Set down the entries once more exactly as they were written.

## [Collected data]
◇ ◇ ◇

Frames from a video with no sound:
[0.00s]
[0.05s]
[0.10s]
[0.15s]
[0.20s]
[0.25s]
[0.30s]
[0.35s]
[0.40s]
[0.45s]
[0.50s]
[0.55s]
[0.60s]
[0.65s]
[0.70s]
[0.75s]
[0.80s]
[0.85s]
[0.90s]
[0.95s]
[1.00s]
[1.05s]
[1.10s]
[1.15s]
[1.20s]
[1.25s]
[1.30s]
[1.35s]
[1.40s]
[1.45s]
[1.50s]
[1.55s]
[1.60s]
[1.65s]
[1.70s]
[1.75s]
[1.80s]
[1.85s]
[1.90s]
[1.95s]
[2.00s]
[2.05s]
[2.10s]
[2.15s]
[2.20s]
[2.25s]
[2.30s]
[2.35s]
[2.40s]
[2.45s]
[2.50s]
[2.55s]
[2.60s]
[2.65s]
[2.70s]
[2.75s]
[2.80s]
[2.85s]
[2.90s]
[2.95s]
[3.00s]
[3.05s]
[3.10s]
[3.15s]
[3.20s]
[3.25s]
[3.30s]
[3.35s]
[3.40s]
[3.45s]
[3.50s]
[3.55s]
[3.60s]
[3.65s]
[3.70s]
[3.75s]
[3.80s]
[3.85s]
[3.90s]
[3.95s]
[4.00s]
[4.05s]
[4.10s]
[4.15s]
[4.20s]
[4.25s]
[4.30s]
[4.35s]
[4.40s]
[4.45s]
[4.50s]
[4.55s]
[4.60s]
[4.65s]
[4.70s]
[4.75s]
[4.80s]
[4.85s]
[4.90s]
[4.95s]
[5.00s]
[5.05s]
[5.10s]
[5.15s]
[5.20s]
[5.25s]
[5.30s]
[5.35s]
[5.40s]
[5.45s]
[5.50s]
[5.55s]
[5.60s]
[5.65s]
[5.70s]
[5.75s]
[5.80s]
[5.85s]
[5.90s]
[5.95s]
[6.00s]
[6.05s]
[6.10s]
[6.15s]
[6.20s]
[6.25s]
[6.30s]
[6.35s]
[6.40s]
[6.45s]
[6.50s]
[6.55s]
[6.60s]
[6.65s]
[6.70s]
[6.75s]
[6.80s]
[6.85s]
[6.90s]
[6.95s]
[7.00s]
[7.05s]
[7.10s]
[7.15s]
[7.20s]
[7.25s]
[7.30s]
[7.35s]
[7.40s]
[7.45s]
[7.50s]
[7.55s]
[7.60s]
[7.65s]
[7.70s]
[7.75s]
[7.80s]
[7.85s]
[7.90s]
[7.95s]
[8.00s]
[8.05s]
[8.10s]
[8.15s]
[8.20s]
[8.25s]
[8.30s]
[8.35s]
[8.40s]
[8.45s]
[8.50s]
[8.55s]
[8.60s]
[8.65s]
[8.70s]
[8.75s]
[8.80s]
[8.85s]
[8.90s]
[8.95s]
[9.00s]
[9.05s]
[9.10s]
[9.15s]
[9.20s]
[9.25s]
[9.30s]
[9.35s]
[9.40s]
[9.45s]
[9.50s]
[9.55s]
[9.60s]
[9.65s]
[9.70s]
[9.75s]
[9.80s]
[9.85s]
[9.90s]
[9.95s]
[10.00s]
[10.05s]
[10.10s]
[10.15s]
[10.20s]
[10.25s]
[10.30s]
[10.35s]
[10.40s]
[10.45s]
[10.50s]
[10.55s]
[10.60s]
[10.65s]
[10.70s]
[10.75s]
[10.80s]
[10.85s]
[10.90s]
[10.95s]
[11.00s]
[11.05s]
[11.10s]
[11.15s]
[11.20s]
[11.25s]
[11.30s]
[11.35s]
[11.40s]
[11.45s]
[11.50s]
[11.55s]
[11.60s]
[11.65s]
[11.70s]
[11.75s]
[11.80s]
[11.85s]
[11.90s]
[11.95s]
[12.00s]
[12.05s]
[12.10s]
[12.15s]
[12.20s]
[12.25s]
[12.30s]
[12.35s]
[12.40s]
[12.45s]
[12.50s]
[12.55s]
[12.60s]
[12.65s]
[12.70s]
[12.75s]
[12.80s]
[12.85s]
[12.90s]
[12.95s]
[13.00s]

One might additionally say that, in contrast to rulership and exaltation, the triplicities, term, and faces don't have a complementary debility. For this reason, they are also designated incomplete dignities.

◇ ◇ ◇

## [Response area]
Frames from a video with no sound:
[0.00s]
[0.05s]
[0.10s]
[0.15s]
[0.20s]
[0.25s]
[0.30s]
[0.35s]
[0.40s]
[0.45s]
[0.50s]
[0.55s]
[0.60s]
[0.65s]
[0.70s]
[0.75s]
[0.80s]
[0.85s]
[0.90s]
[0.95s]
[1.00s]
[1.05s]
[1.10s]
[1.15s]
[1.20s]
[1.25s]
[1.30s]
[1.35s]
[1.40s]
[1.45s]
[1.50s]
[1.55s]
[1.60s]
[1.65s]
[1.70s]
[1.75s]
[1.80s]
[1.85s]
[1.90s]
[1.95s]
[2.00s]
[2.05s]
[2.10s]
[2.15s]
[2.20s]
[2.25s]
[2.30s]
[2.35s]
[2.40s]
[2.45s]
[2.50s]
[2.55s]
[2.60s]
[2.65s]
[2.70s]
[2.75s]
[2.80s]
[2.85s]
[2.90s]
[2.95s]
[3.00s]
[3.05s]
[3.10s]
[3.15s]
[3.20s]
[3.25s]
[3.30s]
[3.35s]
[3.40s]
[3.45s]
[3.50s]
[3.55s]
[3.60s]
[3.65s]
[3.70s]
[3.75s]
[3.80s]
[3.85s]
[3.90s]
[3.95s]
[4.00s]
[4.05s]
[4.10s]
[4.15s]
[4.20s]
[4.25s]
[4.30s]
[4.35s]
[4.40s]
[4.45s]
[4.50s]
[4.55s]
[4.60s]
[4.65s]
[4.70s]
[4.75s]
[4.80s]
[4.85s]
[4.90s]
[4.95s]
[5.00s]
[5.05s]
[5.10s]
[5.15s]
[5.20s]
[5.25s]
[5.30s]
[5.35s]
[5.40s]
[5.45s]
[5.50s]
[5.55s]
[5.60s]
[5.65s]
[5.70s]
[5.75s]
[5.80s]
[5.85s]
[5.90s]
[5.95s]
[6.00s]
[6.05s]
[6.10s]
[6.15s]
[6.20s]
[6.25s]
[6.30s]
[6.35s]
[6.40s]
[6.45s]
[6.50s]
[6.55s]
[6.60s]
[6.65s]
[6.70s]
[6.75s]
[6.80s]
[6.85s]
[6.90s]
[6.95s]
[7.00s]
[7.05s]
[7.10s]
[7.15s]
[7.20s]
[7.25s]
[7.30s]
[7.35s]
[7.40s]
[7.45s]
[7.50s]
[7.55s]
[7.60s]
[7.65s]
[7.70s]
[7.75s]
[7.80s]
[7.85s]
[7.90s]
[7.95s]
[8.00s]
[8.05s]
[8.10s]
[8.15s]
[8.20s]
[8.25s]
[8.30s]
[8.35s]
[8.40s]
[8.45s]
[8.50s]
[8.55s]
[8.60s]
[8.65s]
[8.70s]
[8.75s]
[8.80s]
[8.85s]
[8.90s]
[8.95s]
[9.00s]
[9.05s]
[9.10s]
[9.15s]
[9.20s]
[9.25s]
[9.30s]
[9.35s]
[9.40s]
[9.45s]
[9.50s]
[9.55s]
[9.60s]
[9.65s]
[9.70s]
[9.75s]
[9.80s]
[9.85s]
[9.90s]
[9.95s]
[10.00s]
[10.05s]
[10.10s]
[10.15s]
[10.20s]
[10.25s]
[10.30s]
[10.35s]
[10.40s]
[10.45s]
[10.50s]
[10.55s]
[10.60s]
[10.65s]
[10.70s]
[10.75s]
[10.80s]
[10.85s]
[10.90s]
[10.95s]
[11.00s]
[11.05s]
[11.10s]
[11.15s]
[11.20s]
[11.25s]
[11.30s]
[11.35s]
[11.40s]
[11.45s]
[11.50s]
[11.55s]
[11.60s]
[11.65s]
[11.70s]
[11.75s]
[11.80s]
[11.85s]
[11.90s]
[11.95s]
[12.00s]
[12.05s]
[12.10s]
[12.15s]
[12.20s]
[12.25s]
[12.30s]
[12.35s]
[12.40s]
[12.45s]
[12.50s]
[12.55s]
[12.60s]
[12.65s]
[12.70s]
[12.75s]
[12.80s]
[12.85s]
[12.90s]
[12.95s]
[13.00s]

One might additionally say that, in contrast to rulership and exaltation, the triplicities, term, and faces don't have a complementary debility. For this reason, they are also designated incomplete dignities.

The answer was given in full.